Папа рассмеялся. И надо сказать, он всегда смеялся, когда я злился. Мама в таких случаях говорила, что отец радуется потому, что я был очень похож на него в детстве. Они оба сразу же начинали обсуждать, как смешно у меня надуваются губы от злости, их это умиляло и забавляло, а меня ещё больше злило.
– Закрой окно, зайчик! – привычным сюсюкающим тоном сказала мне мама.
Я так и сделал и уставился сквозь запыленное стекло. И теперь я смотрел на унылую картину пробегающих мимо нас полей, каких-то старых построек, глубоких грязных луж повсюду и на все признаки исчезающей с глаз городской инфраструктуры и появление всегда убогого пригорода. И вдруг я отчётливо представил себе весь ужас, который я должен буду испытать в этом забытом цивилизацией месте. Я вдруг понял, что еду в местность, где не просто не будет рядом моих друзей, там не будет компьютера, не будет интернета, и даже людей вокруг можно будет посчитать на пальцах только одной руки. Я угрюмо смотрел в окно в надежде увидеть хоть что-нибудь, похожее на городок. Но передо мной растянулась бескрайняя степь с ковылем и пустота. Вся картина представляла собой лист белёсой бумаги, чётко разделённый пополам.

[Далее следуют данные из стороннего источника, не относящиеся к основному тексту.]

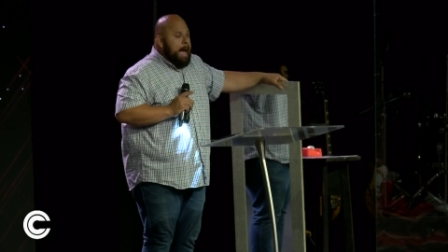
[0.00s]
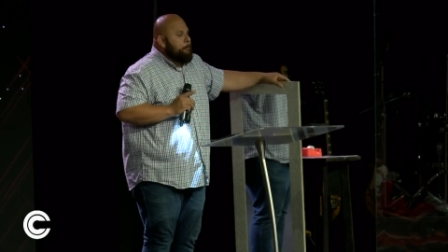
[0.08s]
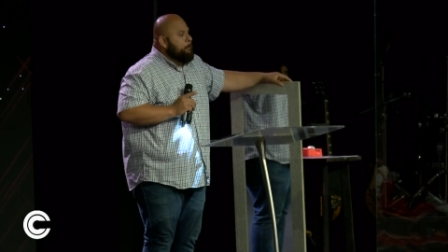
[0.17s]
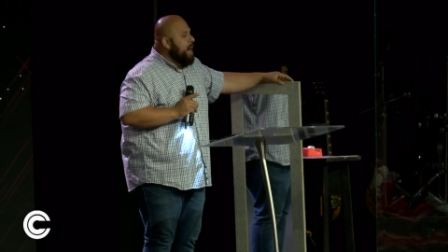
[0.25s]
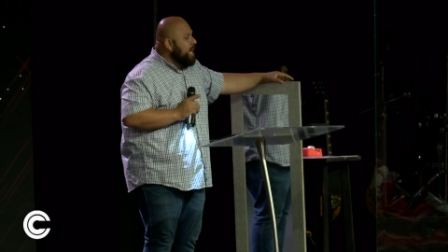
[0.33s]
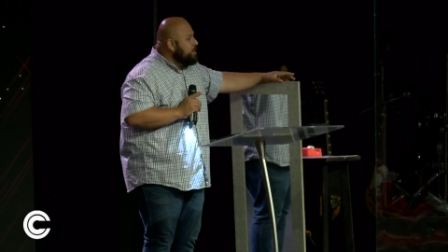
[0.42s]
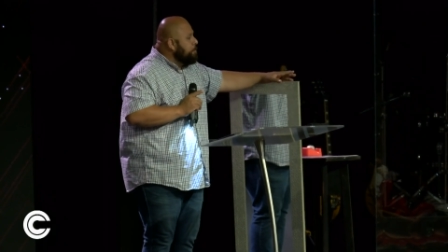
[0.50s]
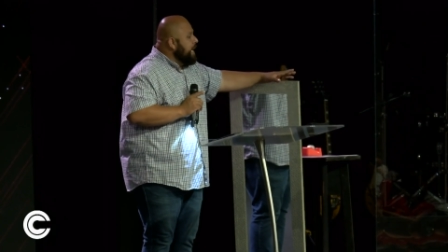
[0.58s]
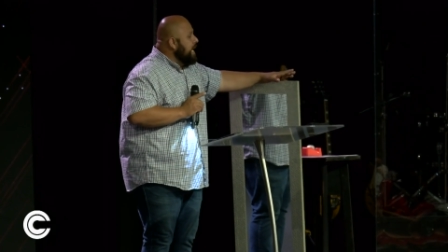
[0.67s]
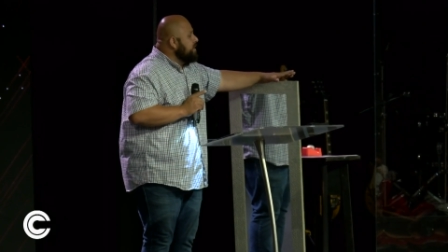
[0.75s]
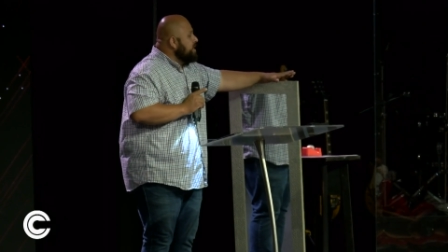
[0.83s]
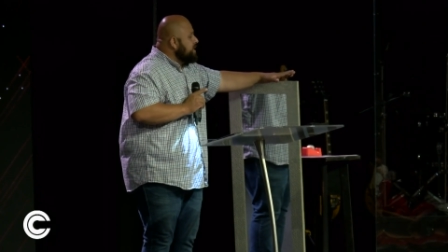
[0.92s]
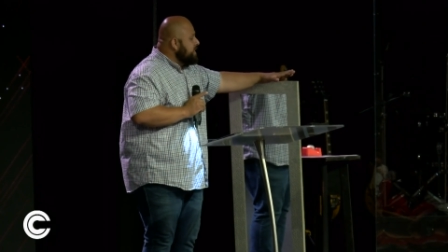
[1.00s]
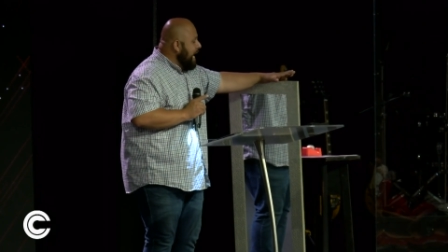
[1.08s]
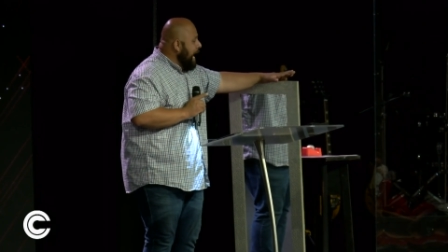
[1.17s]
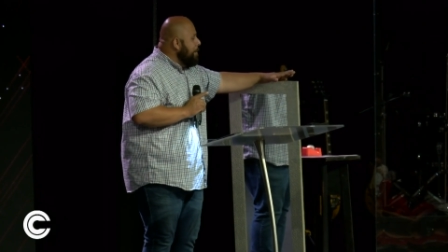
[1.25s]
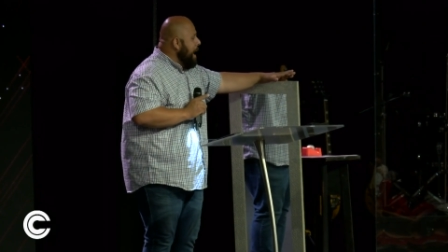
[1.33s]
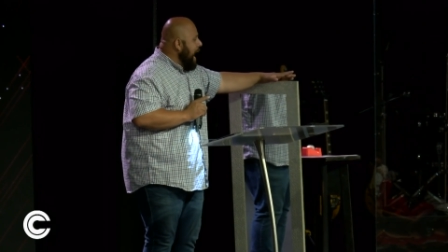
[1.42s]
must be in the
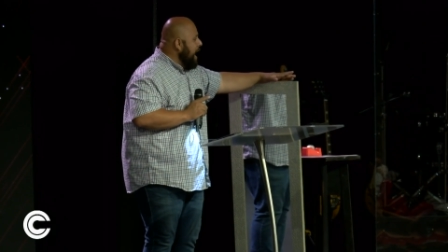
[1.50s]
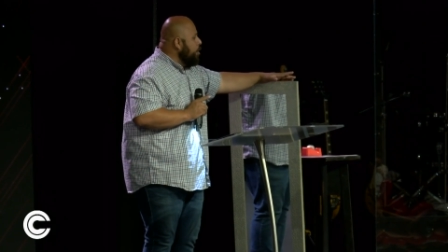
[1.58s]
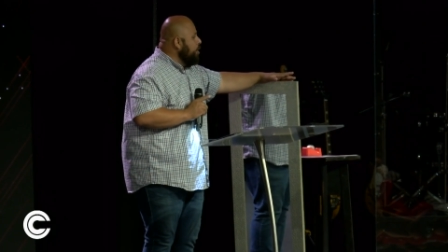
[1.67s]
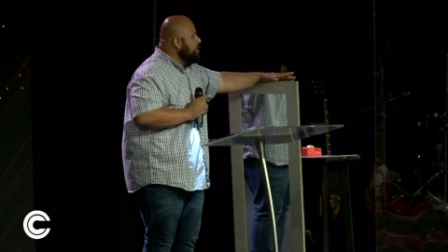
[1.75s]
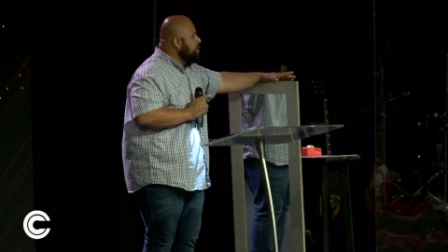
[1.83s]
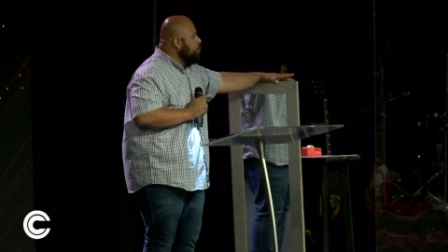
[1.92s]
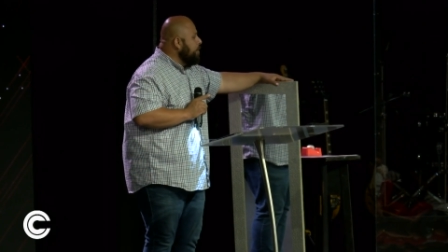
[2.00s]
same angle as the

Верхняя половина была бледно голубой, а нижняя бледно зелёной. Оголённая, высохшая по осени трава, спрятанная под теперь растаявшим снегом на полях, выглядела мёртвой и от её вида было тоскливо и скучно. А молодая поросль свежей зелёной травы была ещё слишком мелкой и виднелась лишь кусками. И, словно сшивая эти половины чужого мне мира, тянулись из степи прямо в небо корявые ветвистые деревья. Но и этих деревьев было слишком мало. Они росли группами, а иногда и по одиночке, изредка воткнутые в землю, как могучие кустарники. Мне стало невыносимо тоскливо от этой картины. И поэтому, как всегда, когда мне было не по себе, я взял в руки свой дорогой мобильник, который мне купили родители, чтобы я чувствовал себя «не хуже других».